ONE PAST MIDNIGHT by Jessica Shirvington
From Goodreads: "For as long as she can remember, Sabine has lived two lives. Every 24 hours she Shifts to her ′other′ life - a life where she is exactly the same, but absolutely everything else is different: different family, different friends, different social expectations. In one life she has a sister, in the other she does not. In one life she′s a straight-A student with the perfect boyfriend, in the other she′s considered a reckless delinquent. Nothing about her situation has ever changed, until the day when she discovers a glitch: the arm she breaks in one life is perfectly fine in the other. With this new knowledge, Sabine begins a series of increasingly risky experiments which bring her dangerously close to the life she′s always wanted... But just what - and who - is she really risking?"
MY REAL CHILDREN by Jo Walton
**MY REAL CHILDREN is actually an adult novel, but it looked so good that I picked it up at ALA. Bonus points, it fits into this new trend so perhaps will have some crossover for those of us that like books with a more literary feel!**
Synopsis from Goodreads: "It's 2015, and Patricia Cowan is very old. "Confused today," read the notes clipped to the end of her bed. She forgets things she should know—what year it is, major events in the lives of her children. But she remembers things that don’t seem possible. She remembers marrying Mark and having four children. And she remembers not marrying Mark and raising three children with Bee instead. She remembers the bomb that killed President Kennedy in 1963, and she remembers Kennedy in 1964, declining to run again after the nuclear exchange that took out Miami and Kiev. Her childhood, her years at Oxford during the Second World War—those were solid things. But after that, did she marry Mark or not? Did her friends all call her Trish, or Pat? Had she been a housewife who escaped a terrible marriage after her children were grown, or a successful travel writer with homes in Britain and Italy? And the moon outside her window: does it host a benign research station, or a command post bristling with nuclear missiles?"

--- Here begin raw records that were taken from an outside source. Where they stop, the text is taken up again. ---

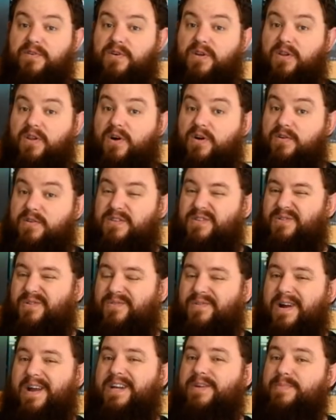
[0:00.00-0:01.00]
overclocked to
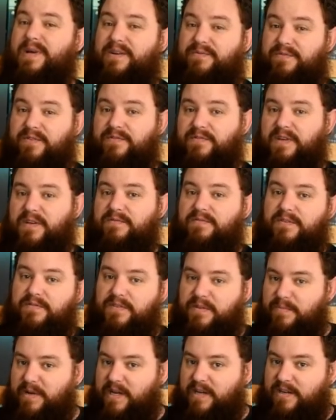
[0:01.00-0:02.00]
around about
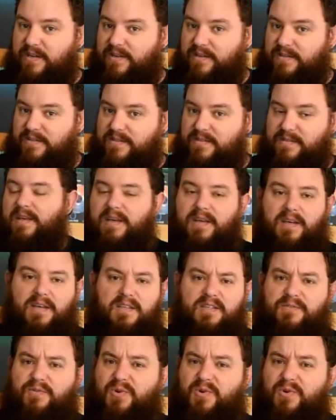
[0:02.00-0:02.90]
1550 megahertz. So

And with every new, there must be an old, and so today Regina George is saying:
Just like real life, every once in awhile a love triangle pops up in the YA world. Except in the past couple of years, when EVERYONE and their mother was in a love triangle. I'm happy this trend is over because if you think about it, a love triangle is extremely difficult to write. It's hard enough to come up with a compelling main character. It's doubly hard to come up with a compelling and fully fleshed out love interest. And then you go and try to add another equal-but-different fully fleshed out love interest? I can only think of a few books that really did this successfully (::cough::VampireAcademy::cough::). For this reason, I'm glad to see this trend go. Why make writing even harder than it already is? I'm looking forward to some quality, one to one ratio love stories in the future.